**YOUR OBJECTIVE**. Start the output with the opening line of the listing below and continue, reproducing each line exactly, up to and including the line that contains "[30:02.09-30:03.09]".

**ENTRIES SHOWN**.
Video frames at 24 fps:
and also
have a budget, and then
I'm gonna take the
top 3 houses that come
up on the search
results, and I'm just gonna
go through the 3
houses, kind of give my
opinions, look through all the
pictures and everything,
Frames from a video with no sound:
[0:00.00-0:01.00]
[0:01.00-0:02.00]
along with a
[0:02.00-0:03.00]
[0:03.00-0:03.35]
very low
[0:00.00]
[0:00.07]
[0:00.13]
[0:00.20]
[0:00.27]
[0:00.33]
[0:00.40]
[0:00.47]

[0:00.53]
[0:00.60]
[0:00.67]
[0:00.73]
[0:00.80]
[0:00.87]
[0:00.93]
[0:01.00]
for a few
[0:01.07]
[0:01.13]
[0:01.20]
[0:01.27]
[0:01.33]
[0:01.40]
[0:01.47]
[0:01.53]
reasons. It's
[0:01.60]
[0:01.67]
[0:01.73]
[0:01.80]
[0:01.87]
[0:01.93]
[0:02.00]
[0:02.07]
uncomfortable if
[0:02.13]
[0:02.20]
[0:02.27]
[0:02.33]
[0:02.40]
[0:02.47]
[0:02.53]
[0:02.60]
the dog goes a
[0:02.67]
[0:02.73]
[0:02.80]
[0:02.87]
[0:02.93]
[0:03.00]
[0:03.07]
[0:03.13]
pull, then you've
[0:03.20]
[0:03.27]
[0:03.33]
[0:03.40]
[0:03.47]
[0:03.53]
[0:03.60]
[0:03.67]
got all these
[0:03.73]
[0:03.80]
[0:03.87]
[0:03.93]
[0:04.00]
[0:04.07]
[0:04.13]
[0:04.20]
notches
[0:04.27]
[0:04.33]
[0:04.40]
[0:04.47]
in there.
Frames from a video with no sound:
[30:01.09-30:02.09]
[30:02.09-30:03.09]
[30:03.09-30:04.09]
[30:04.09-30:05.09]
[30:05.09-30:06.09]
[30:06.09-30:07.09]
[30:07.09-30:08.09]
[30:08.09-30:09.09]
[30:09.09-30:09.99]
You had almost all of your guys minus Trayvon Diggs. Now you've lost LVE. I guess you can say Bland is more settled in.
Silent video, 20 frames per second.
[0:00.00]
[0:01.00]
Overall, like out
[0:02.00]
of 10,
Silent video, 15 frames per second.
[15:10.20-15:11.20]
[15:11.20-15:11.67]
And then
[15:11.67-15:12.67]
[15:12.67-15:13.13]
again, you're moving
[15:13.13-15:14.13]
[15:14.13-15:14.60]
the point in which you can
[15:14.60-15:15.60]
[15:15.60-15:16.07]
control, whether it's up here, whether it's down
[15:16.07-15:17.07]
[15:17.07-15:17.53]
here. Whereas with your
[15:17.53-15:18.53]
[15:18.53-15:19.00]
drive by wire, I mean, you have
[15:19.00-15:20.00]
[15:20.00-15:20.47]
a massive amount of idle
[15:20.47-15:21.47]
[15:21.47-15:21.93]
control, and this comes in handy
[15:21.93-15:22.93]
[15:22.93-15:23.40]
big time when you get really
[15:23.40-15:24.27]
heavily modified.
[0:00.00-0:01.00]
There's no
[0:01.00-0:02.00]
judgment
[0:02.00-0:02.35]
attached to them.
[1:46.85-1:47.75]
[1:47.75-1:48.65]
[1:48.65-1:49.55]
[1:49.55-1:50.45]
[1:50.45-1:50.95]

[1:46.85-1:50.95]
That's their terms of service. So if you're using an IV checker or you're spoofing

**RESULT**.
Video frames at 24 fps:
and also
have a budget, and then
I'm gonna take the
top 3 houses that come
up on the search
results, and I'm just gonna
go through the 3
houses, kind of give my
opinions, look through all the
pictures and everything,
Frames from a video with no sound:
[0:00.00-0:01.00]
[0:01.00-0:02.00]
along with a
[0:02.00-0:03.00]
[0:03.00-0:03.35]
very low
[0:00.00]
[0:00.07]
[0:00.13]
[0:00.20]
[0:00.27]
[0:00.33]
[0:00.40]
[0:00.47]

[0:00.53]
[0:00.60]
[0:00.67]
[0:00.73]
[0:00.80]
[0:00.87]
[0:00.93]
[0:01.00]
for a few
[0:01.07]
[0:01.13]
[0:01.20]
[0:01.27]
[0:01.33]
[0:01.40]
[0:01.47]
[0:01.53]
reasons. It's
[0:01.60]
[0:01.67]
[0:01.73]
[0:01.80]
[0:01.87]
[0:01.93]
[0:02.00]
[0:02.07]
uncomfortable if
[0:02.13]
[0:02.20]
[0:02.27]
[0:02.33]
[0:02.40]
[0:02.47]
[0:02.53]
[0:02.60]
the dog goes a
[0:02.67]
[0:02.73]
[0:02.80]
[0:02.87]
[0:02.93]
[0:03.00]
[0:03.07]
[0:03.13]
pull, then you've
[0:03.20]
[0:03.27]
[0:03.33]
[0:03.40]
[0:03.47]
[0:03.53]
[0:03.60]
[0:03.67]
got all these
[0:03.73]
[0:03.80]
[0:03.87]
[0:03.93]
[0:04.00]
[0:04.07]
[0:04.13]
[0:04.20]
notches
[0:04.27]
[0:04.33]
[0:04.40]
[0:04.47]
in there.
Frames from a video with no sound:
[30:01.09-30:02.09]
[30:02.09-30:03.09]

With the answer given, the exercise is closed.